▶ **Data listing**
---------------
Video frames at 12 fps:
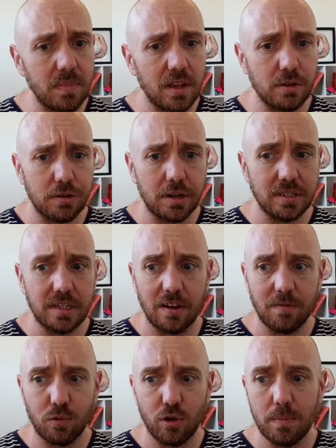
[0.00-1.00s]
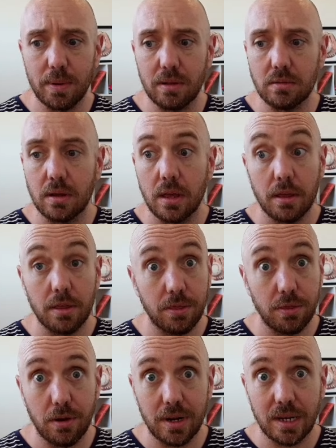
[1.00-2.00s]
So you can see I've pre-built
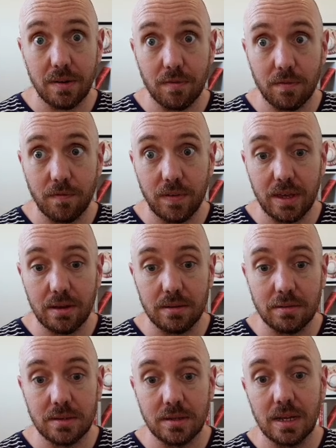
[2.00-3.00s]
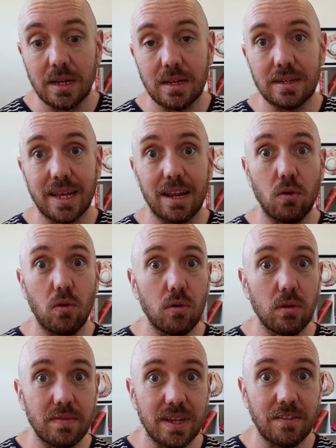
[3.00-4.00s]
30 different fields to get all
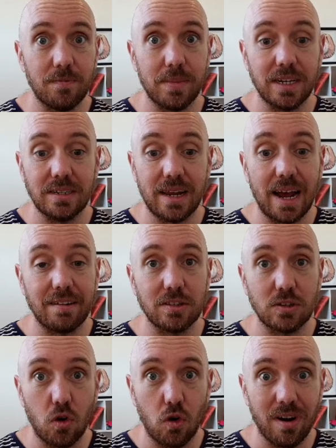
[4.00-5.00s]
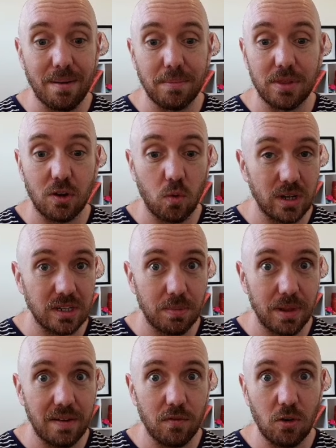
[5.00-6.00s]
of the information out of ScoreApp, the quiz
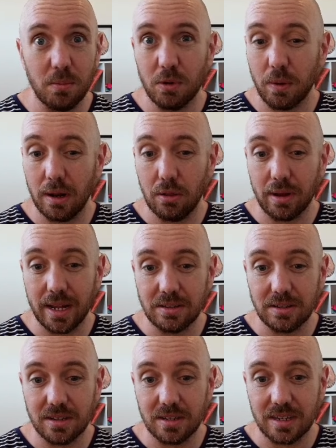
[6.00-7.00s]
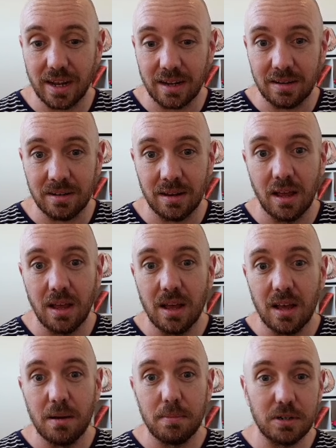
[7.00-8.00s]
platform that we're going to look at in just a second.
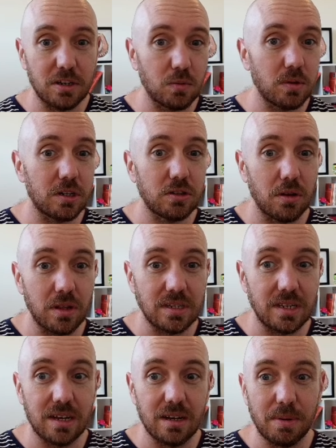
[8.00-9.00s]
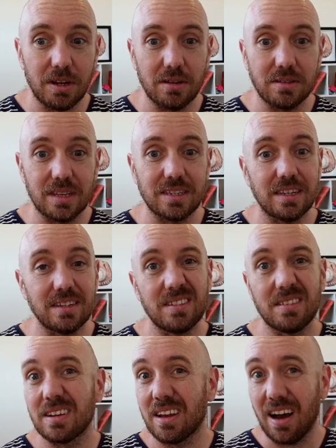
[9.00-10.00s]
But I just want to show this here because this is
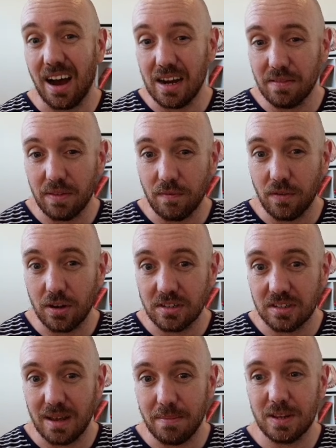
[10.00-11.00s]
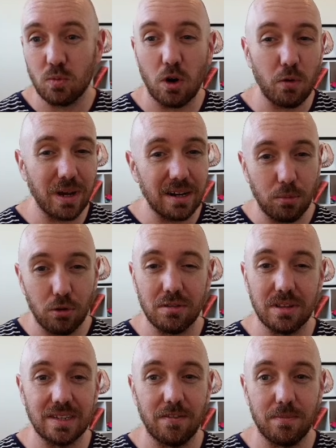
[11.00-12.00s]
kind of the first step, is where are we going to put all
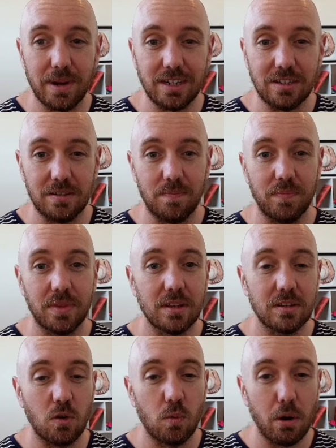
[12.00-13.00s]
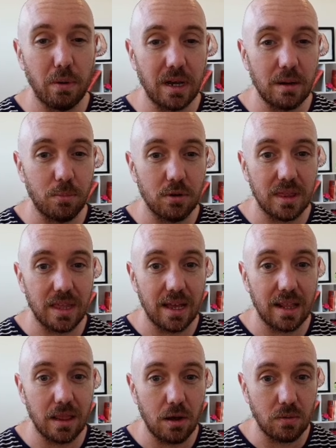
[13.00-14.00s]
this information? So where are we going to put their
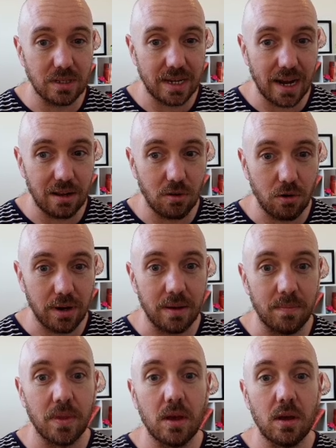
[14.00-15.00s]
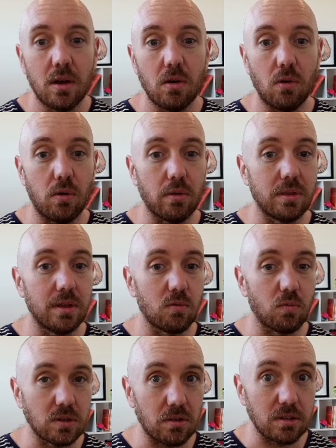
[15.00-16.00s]
lowest category, or the
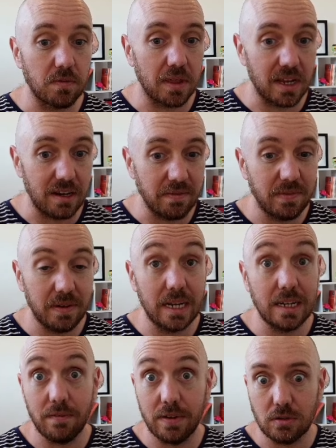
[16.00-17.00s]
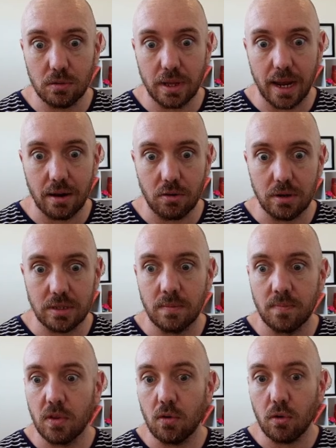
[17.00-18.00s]
results for the individual categories,
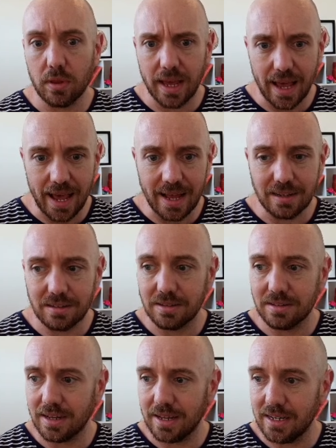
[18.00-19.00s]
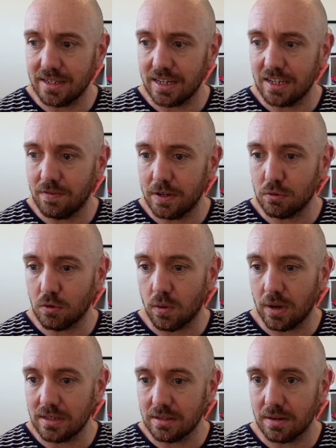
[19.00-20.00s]
or their answers to each individual
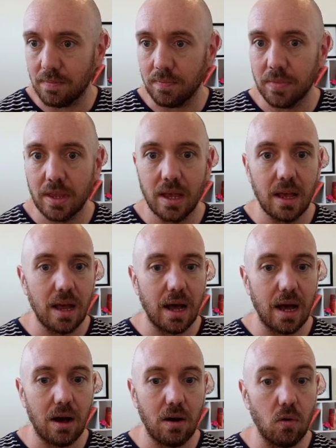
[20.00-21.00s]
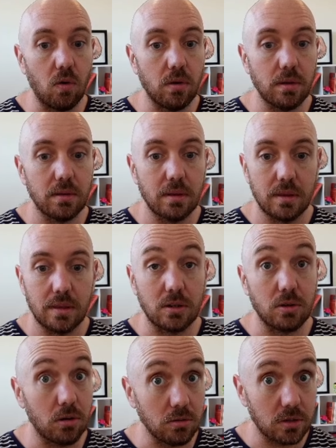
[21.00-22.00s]
question, or the
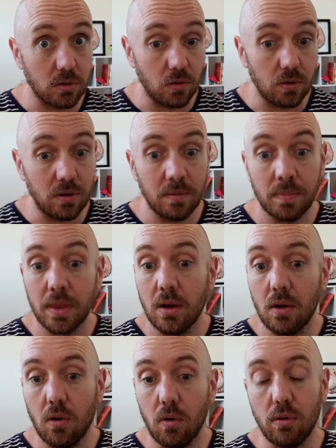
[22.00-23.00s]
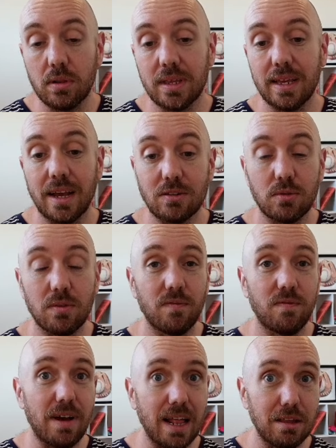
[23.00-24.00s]
total score, or the actual
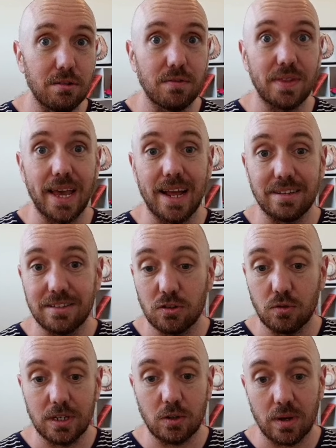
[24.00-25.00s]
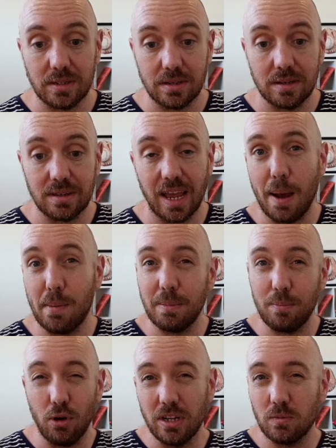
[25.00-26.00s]
value of the answers to each question? Like how many
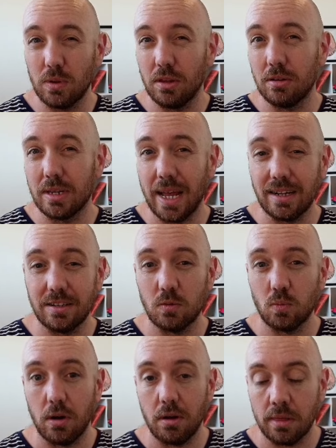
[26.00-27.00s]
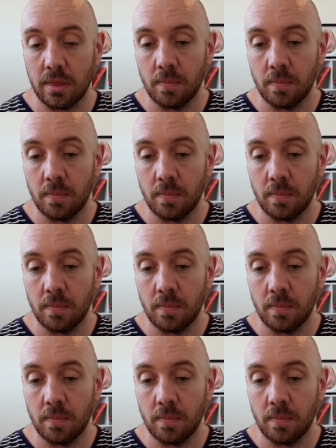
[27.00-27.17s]
points were those answers worth?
---------------
▶ **Task requirements**
Reprint the entries above exactly, images removed.

▶ **Your response**
Video frames at 12 fps:
[0.00-1.00s]
[1.00-2.00s]
So you can see I've pre-built
[2.00-3.00s]
[3.00-4.00s]
30 different fields to get all
[4.00-5.00s]
[5.00-6.00s]
of the information out of ScoreApp, the quiz
[6.00-7.00s]
[7.00-8.00s]
platform that we're going to look at in just a second.
[8.00-9.00s]
[9.00-10.00s]
But I just want to show this here because this is
[10.00-11.00s]
[11.00-12.00s]
kind of the first step, is where are we going to put all
[12.00-13.00s]
[13.00-14.00s]
this information? So where are we going to put their
[14.00-15.00s]
[15.00-16.00s]
lowest category, or the
[16.00-17.00s]
[17.00-18.00s]
results for the individual categories,
[18.00-19.00s]
[19.00-20.00s]
or their answers to each individual
[20.00-21.00s]
[21.00-22.00s]
question, or the
[22.00-23.00s]
[23.00-24.00s]
total score, or the actual
[24.00-25.00s]
[25.00-26.00s]
value of the answers to each question? Like how many
[26.00-27.00s]
[27.00-27.17s]
points were those answers worth?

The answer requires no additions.